The European Commission today published two studies which show EU exports support 36 million jobs across the union.
Since 2014, the beginning of this European Commission, the number of jobs supported by EU exports has increased by 3.5 million. Of the 36 million jobs in the EU deriving from the export industry, 14 million are held by women; jobs supported by EU exports are paid 12 per cent more on average than jobs in the rest of the economy. Another 20 million jobs outside the EU are supported by exports, including just over one million jobs in the US.
In 2017, the most recent date covered in the studies, Germany’s exports outside the EU supported the most jobs – 8.4 million across the EU – followed by the UK with 4.2 million jobs supported and France with 3.4 million.
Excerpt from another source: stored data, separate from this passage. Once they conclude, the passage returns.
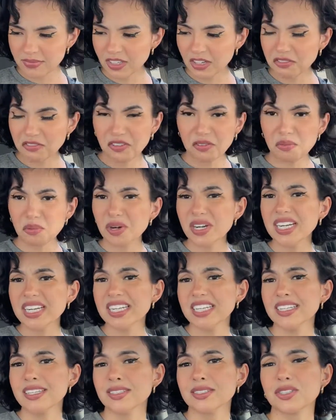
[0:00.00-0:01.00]

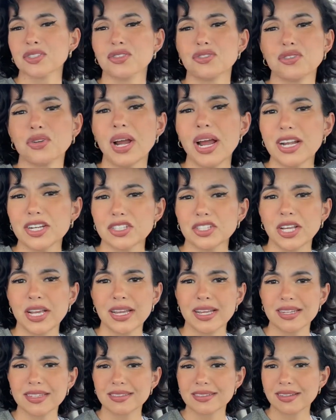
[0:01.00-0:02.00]
Febreze, trash
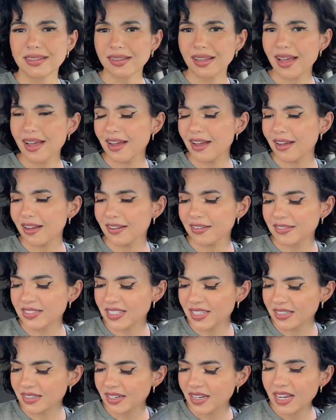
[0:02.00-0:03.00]
cans, gloves,
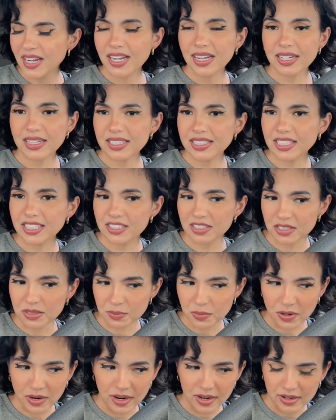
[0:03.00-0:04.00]
and cleaning
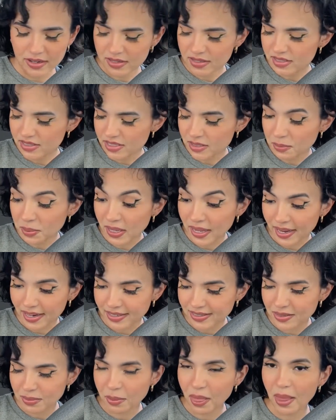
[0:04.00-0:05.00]

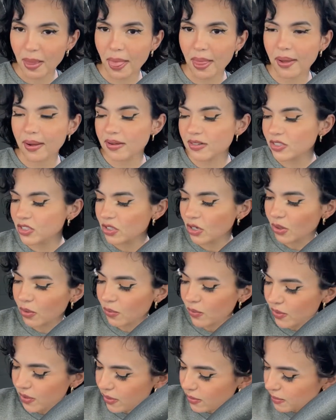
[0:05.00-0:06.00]
supplies. Blah, blah, blah. So
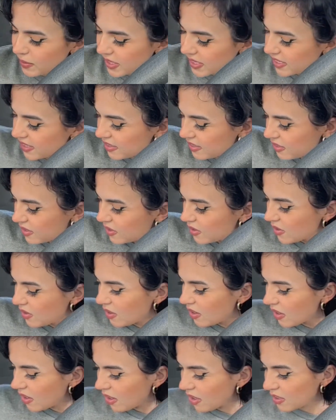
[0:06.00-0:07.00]
we'll be
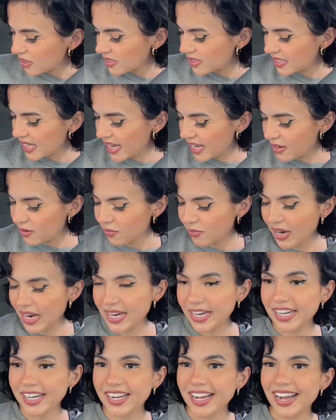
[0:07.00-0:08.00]
all set and
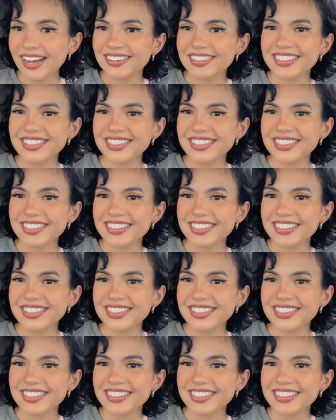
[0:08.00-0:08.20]
ready to go.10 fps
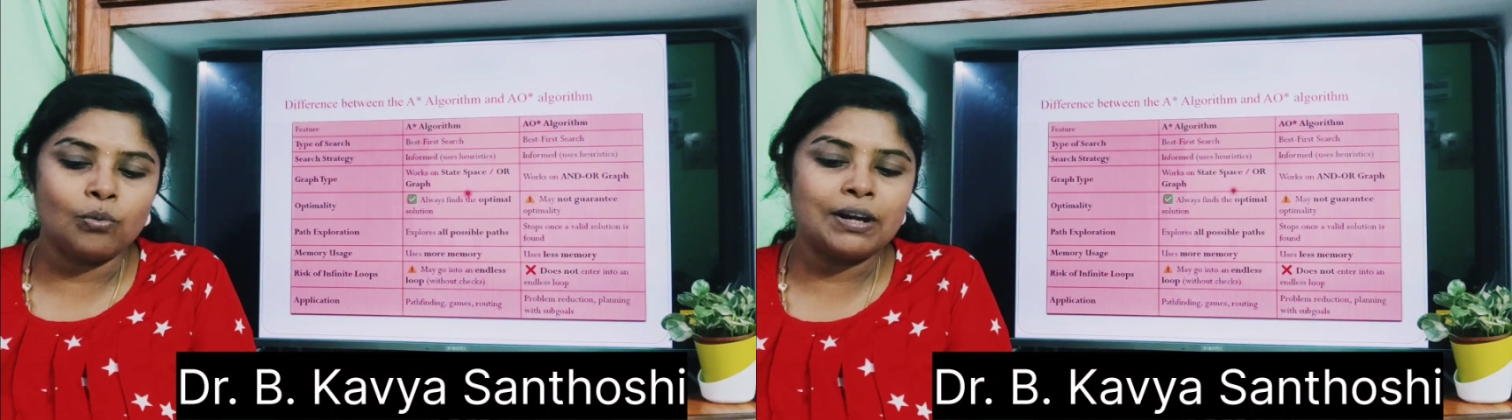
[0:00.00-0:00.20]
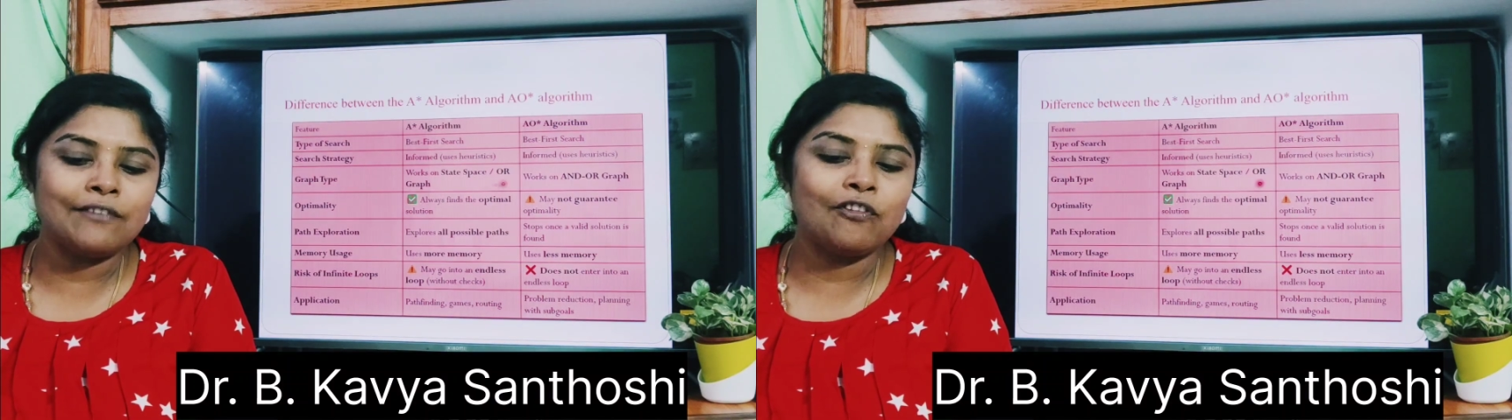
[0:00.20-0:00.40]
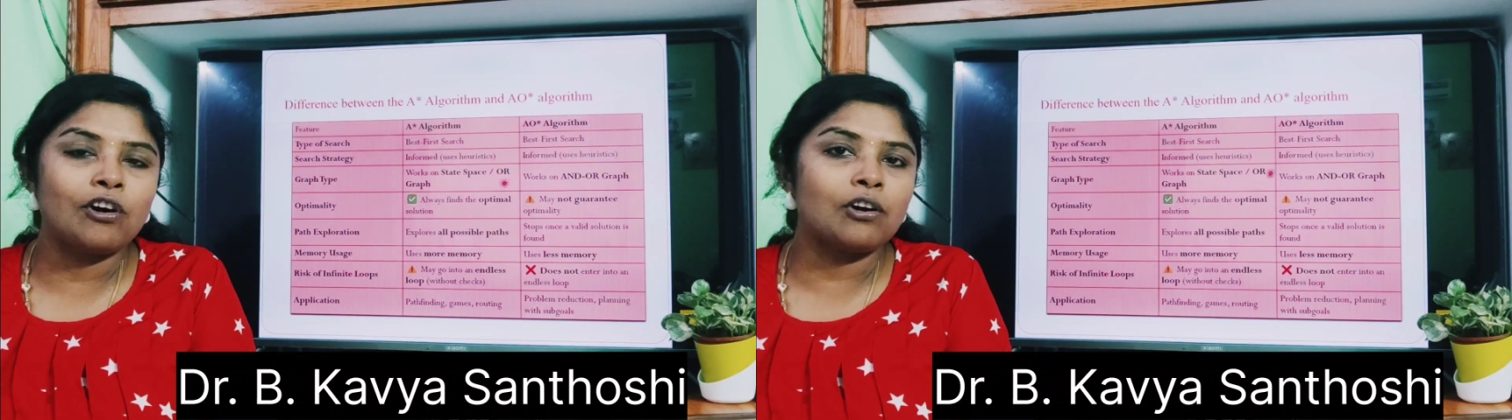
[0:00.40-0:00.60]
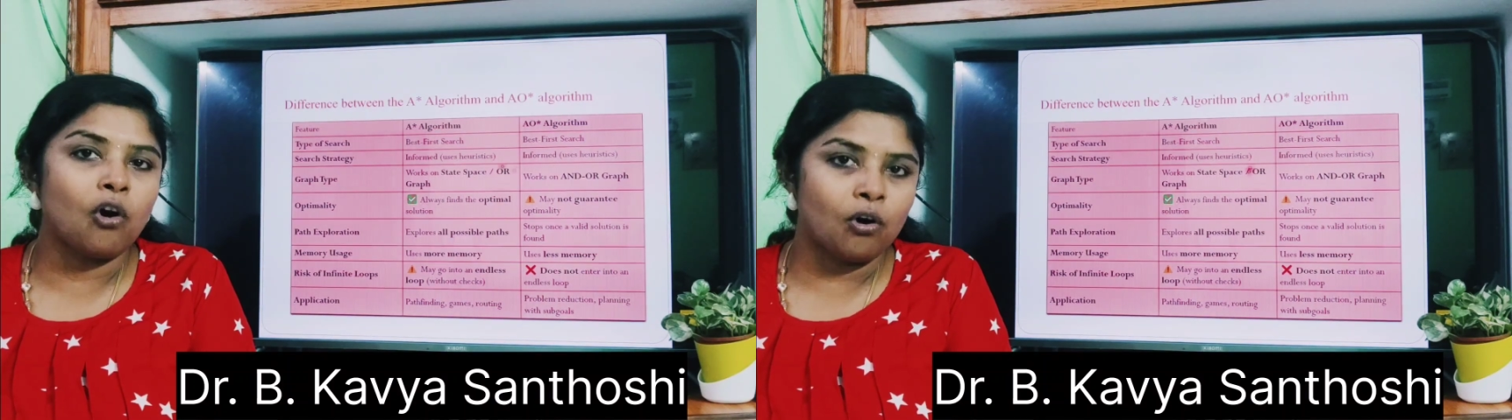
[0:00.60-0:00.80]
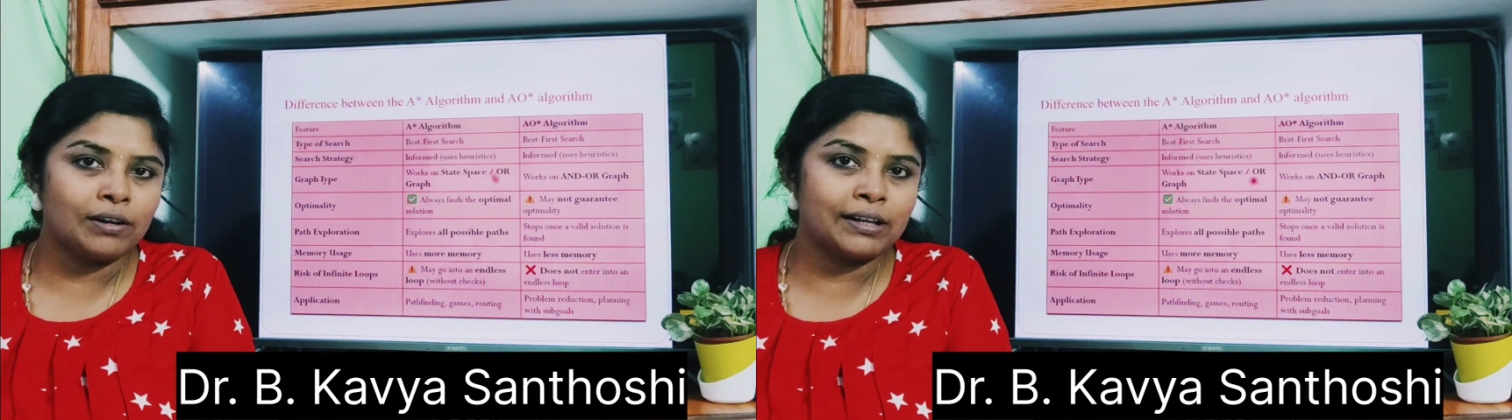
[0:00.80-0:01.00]
only for
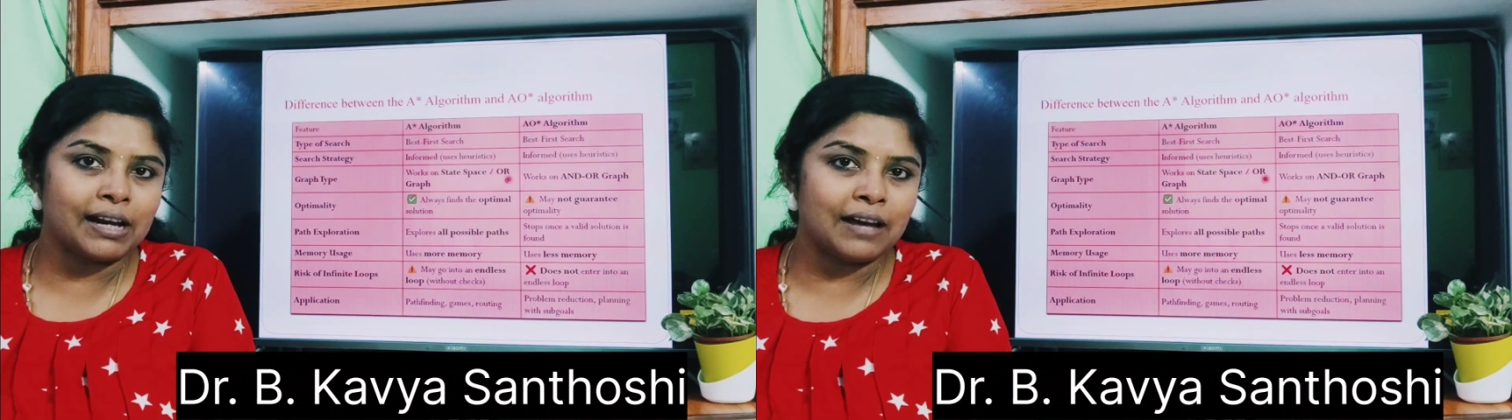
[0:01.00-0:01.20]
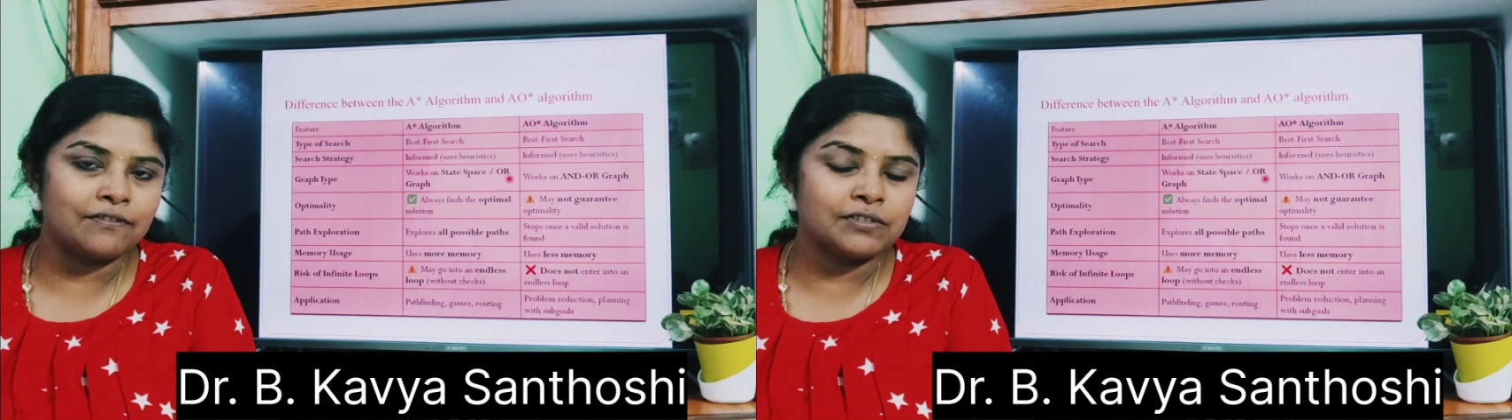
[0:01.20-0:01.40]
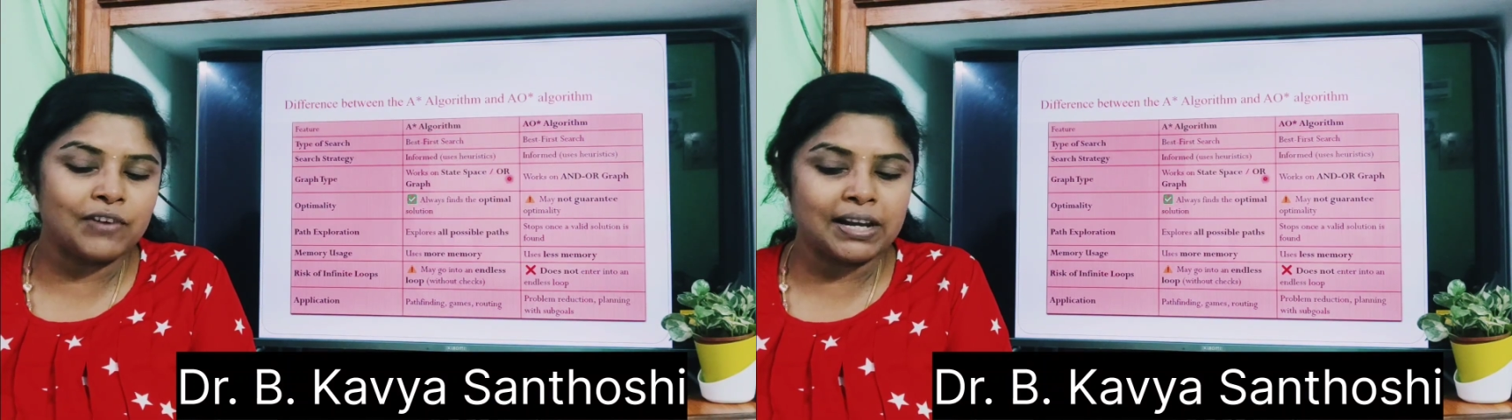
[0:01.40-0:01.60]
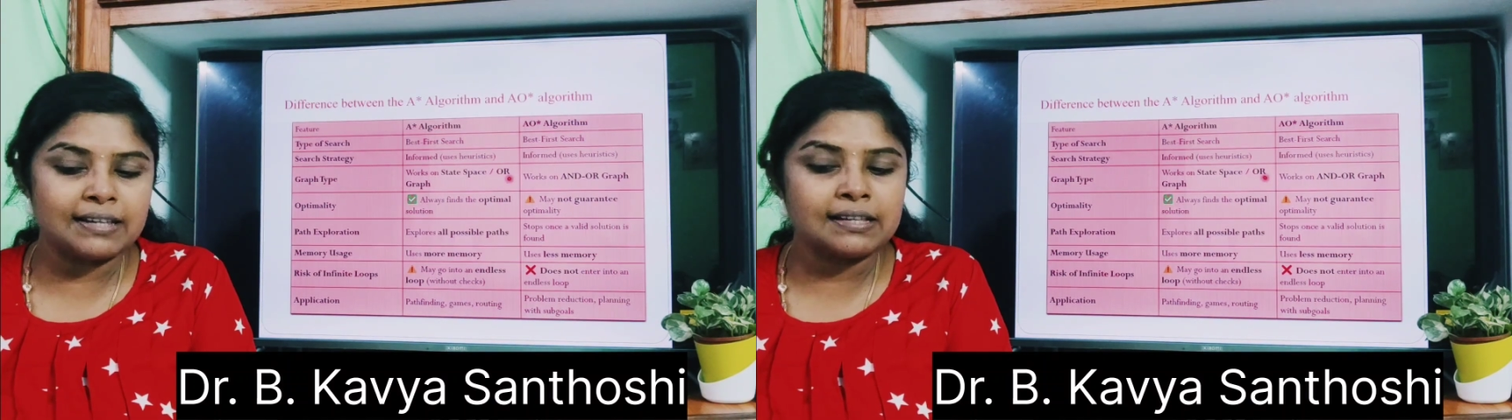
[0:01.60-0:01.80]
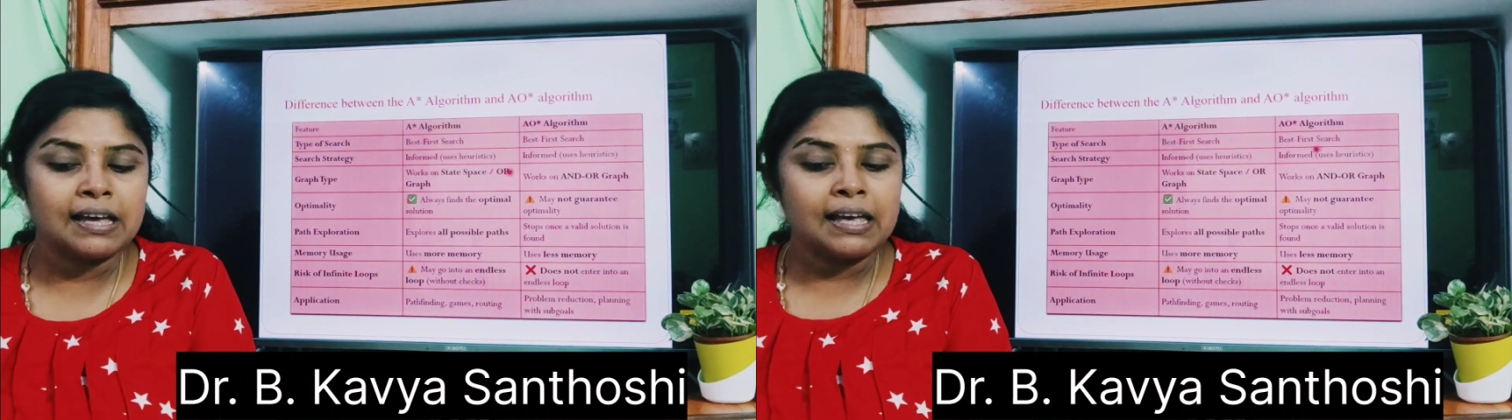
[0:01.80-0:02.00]
OR graphs, whereas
EU exports to the world generate a total of €2.3 trillion in Member States.
The figures laid out in the studies show that the benefits of EU exports transfer between Member States: because companies providing exports along the supply chain benefit when their final product is sold abroad, workers in Member States benefit when exporters in other Member States perform well. While German exports to other countries support around 6.8 million jobs in Germany, for example, another 1.6 million jobs in other Member States are supported by German exports.
Cecilia Malmström, European Commissioner for Trade, said: “This study makes it crystal clear that trade means jobs. EU exports to the world support the livelihoods of a vast, and increasing, number of citizens in every corner of Europe. Almost 40 per cent of those whose jobs are supported by trade are women. EU trade also supports millions of jobs far beyond EU borders, including in developing countries; so here’s even more proof that trade can be a win-win: what’s good for us is also good for our partners around the world.”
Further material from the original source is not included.